現大田原市域において、商店街を形成しているのは、大田原地区・佐久山地区と野崎駅周辺の地域である。しかし野崎地区においては、「本村ハ殆ンド純農村ニテ、大部分農業ニシテ他ノ業ハ僅カナリ」(「郷土の研究」渡辺哲雄)とあるように、この地区に商店街が形成されるにいたったのは、ごく近年のことである。

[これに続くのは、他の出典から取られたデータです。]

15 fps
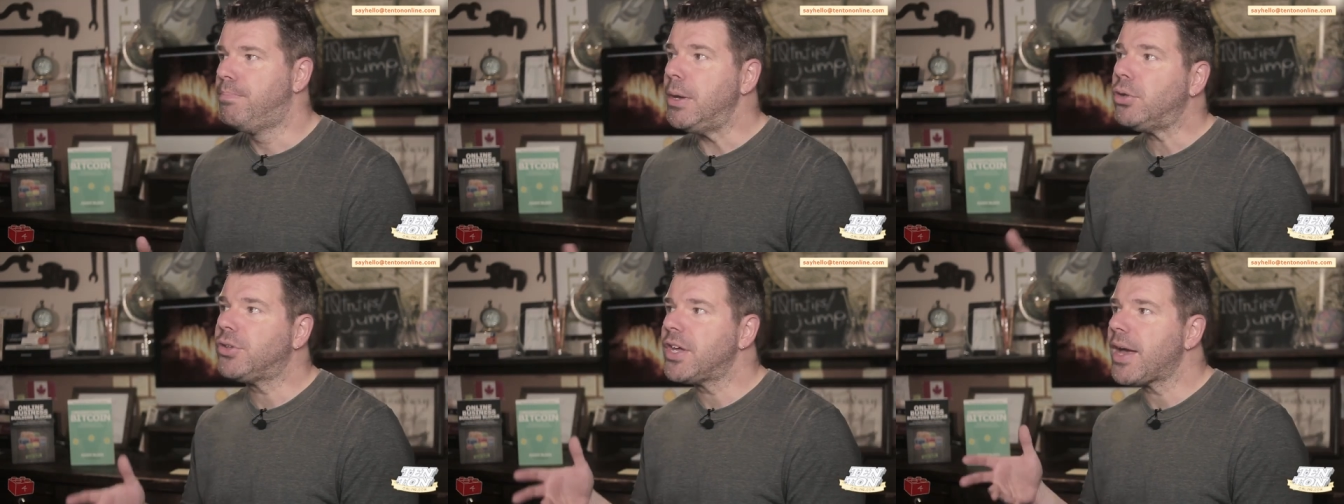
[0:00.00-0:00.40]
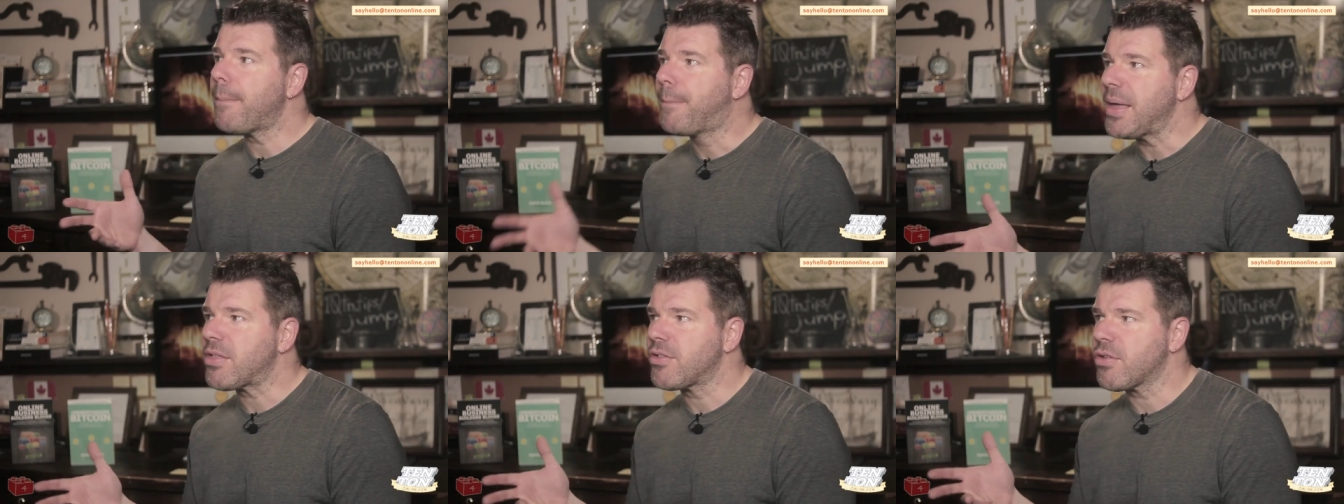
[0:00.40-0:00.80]
Building a
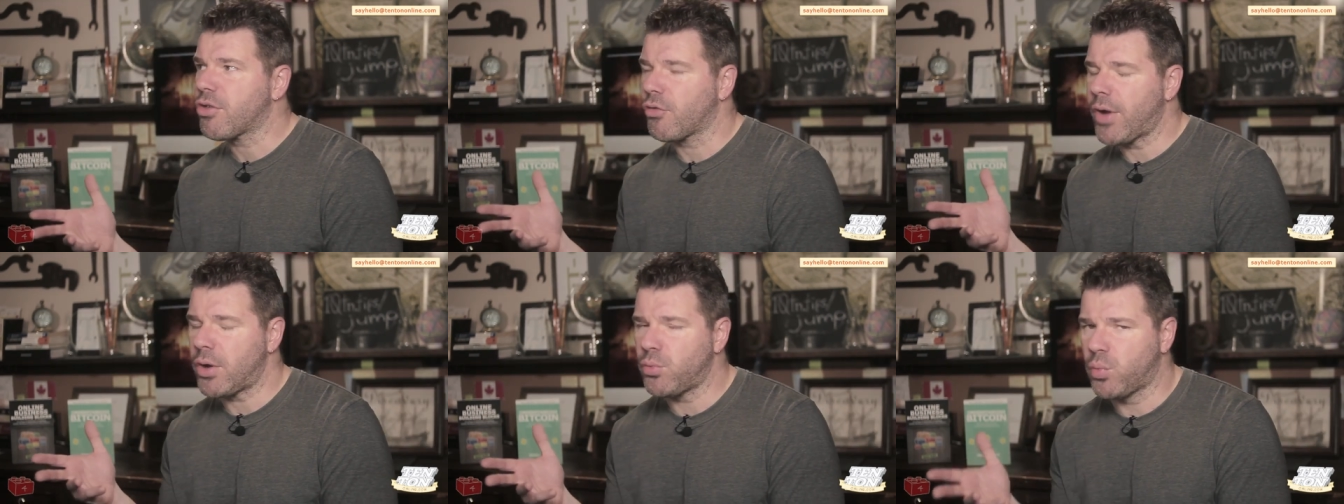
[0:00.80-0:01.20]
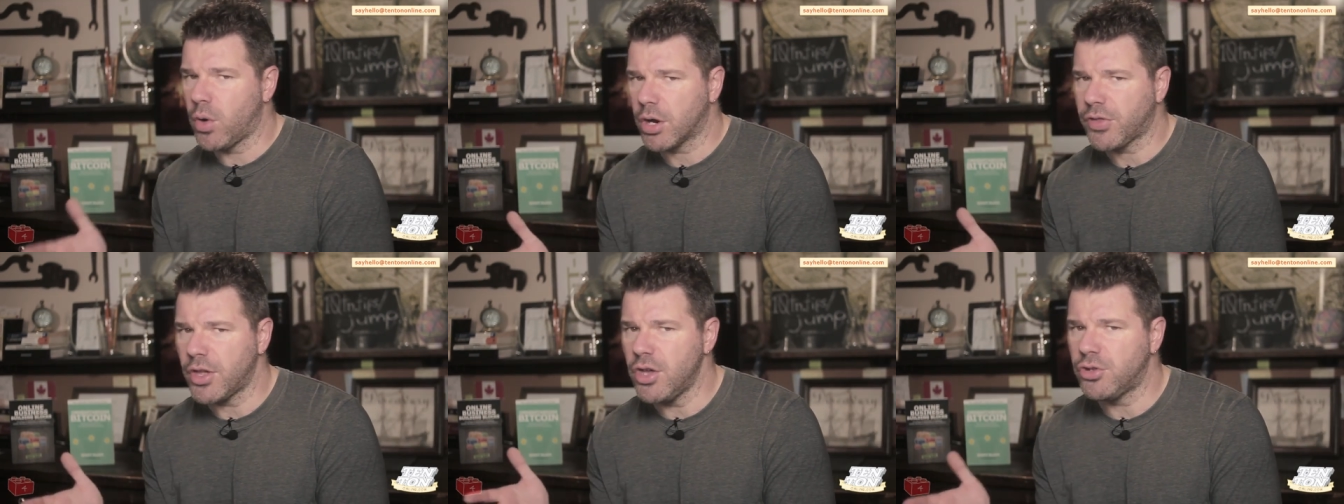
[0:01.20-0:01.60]
business around
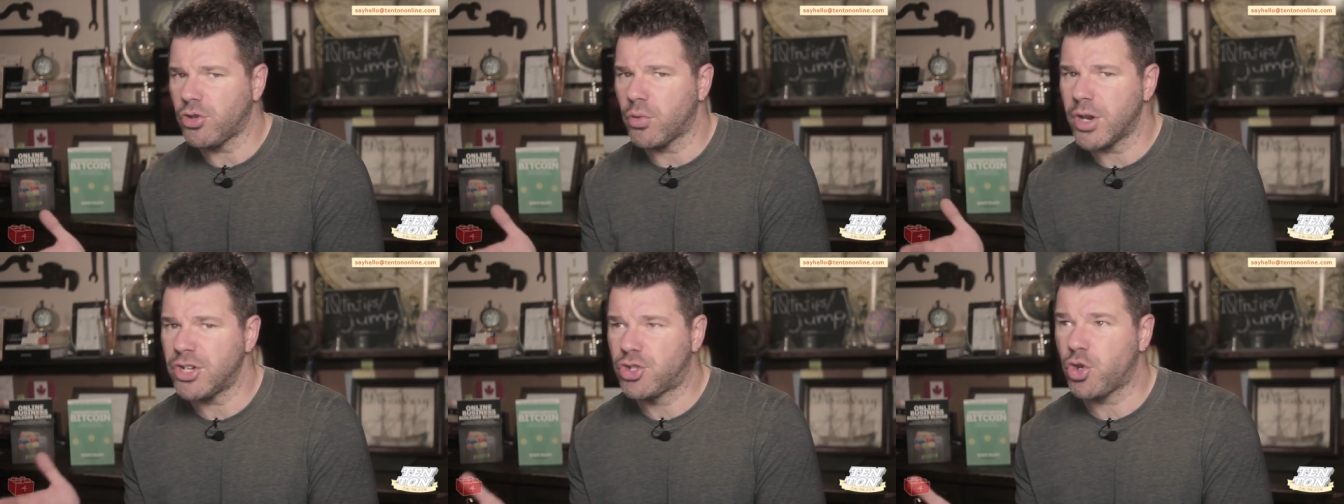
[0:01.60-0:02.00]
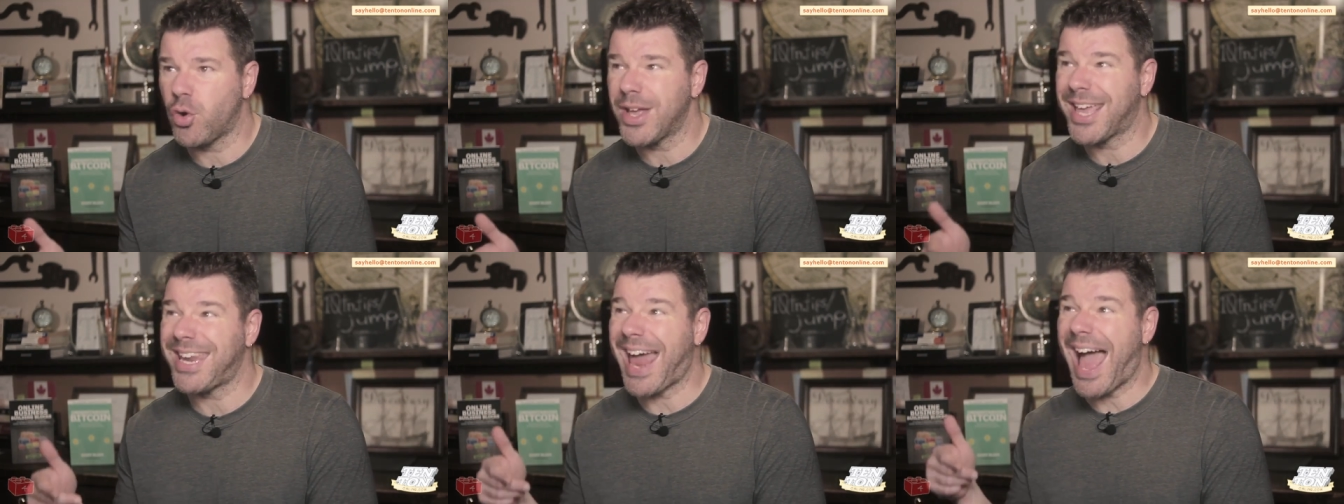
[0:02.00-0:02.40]
work that you don't
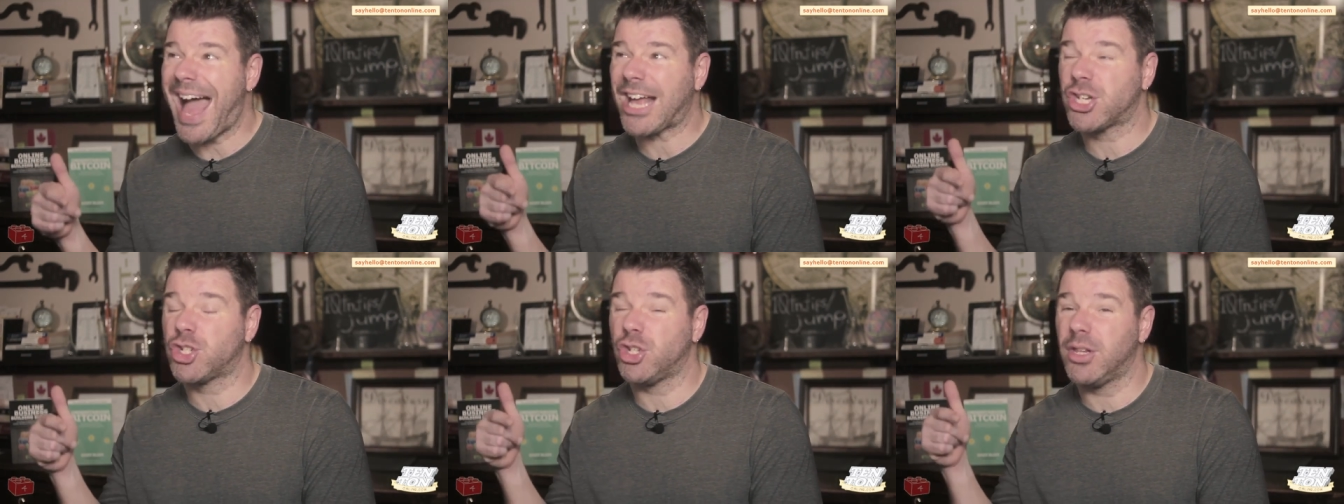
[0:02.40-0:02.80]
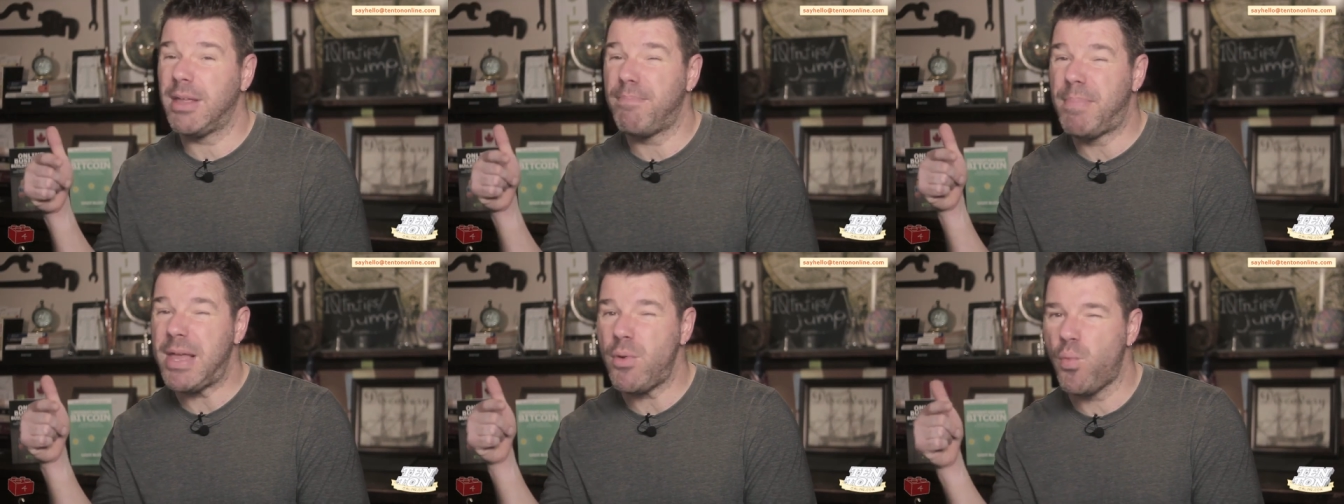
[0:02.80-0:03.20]
enjoy can
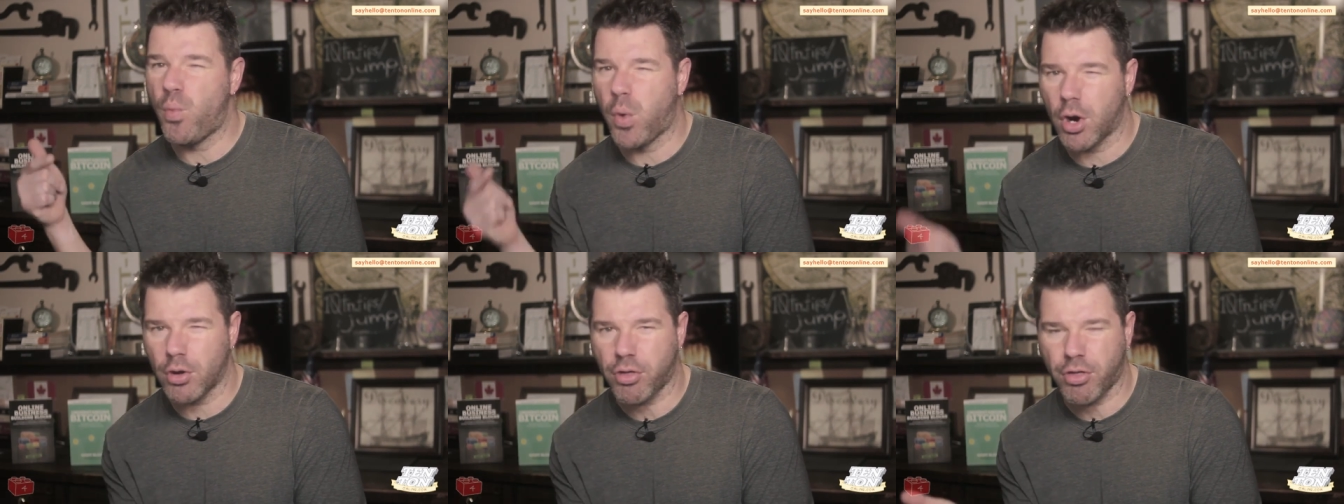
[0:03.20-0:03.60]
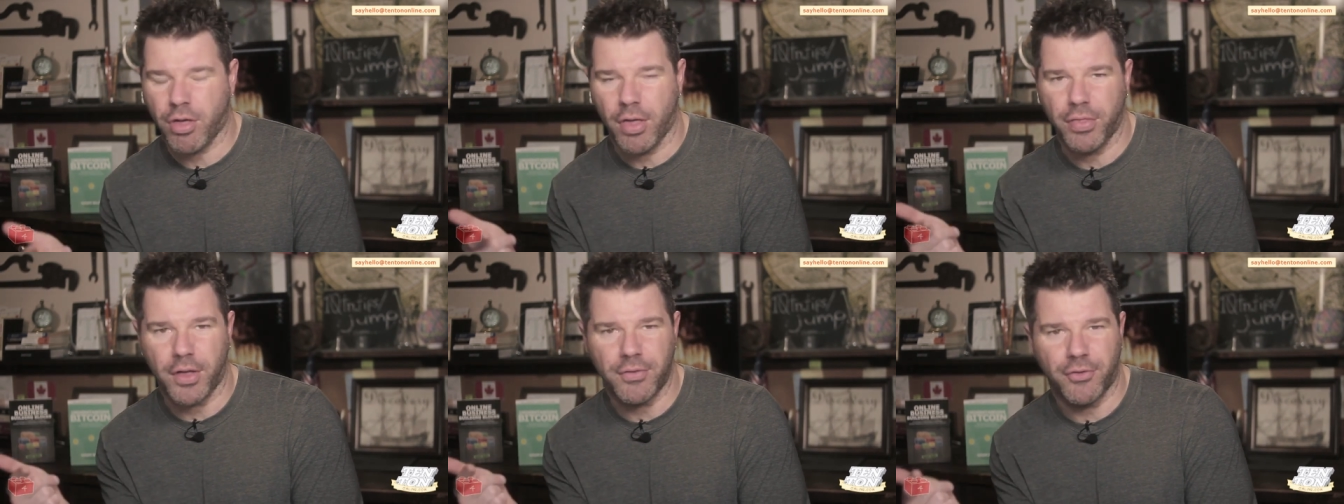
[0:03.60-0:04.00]
actually be worse than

同書には野崎地区の職業別人口について、次のように記してある。
農業 自作農 一七〇戸
自作業小作 二五二戸
小作農 九〇戸
計 五一二戸
工業 二三戸
商業 五三戸
交通業 五戸
公務員自由業 四四戸
総計 六三七戸
全戸数ニ対スル農業ノ割合
八割〇分
工業 三分六厘
商業 八分三厘
公務及自由
七分
このように、現在ある程度商店街を形成している野崎地区においても、往時の商業は微々たるものであり、大部分は、日用品・最寄品店であったと思われるので、従って、他の金田・親園地区における商業の発達は、ほとんど考えられないことであろう。
そこで、本稿では、主として大田原地区の商業を中心にして考え、それに佐久山地区の商業を若干付加してみたいと思うのである。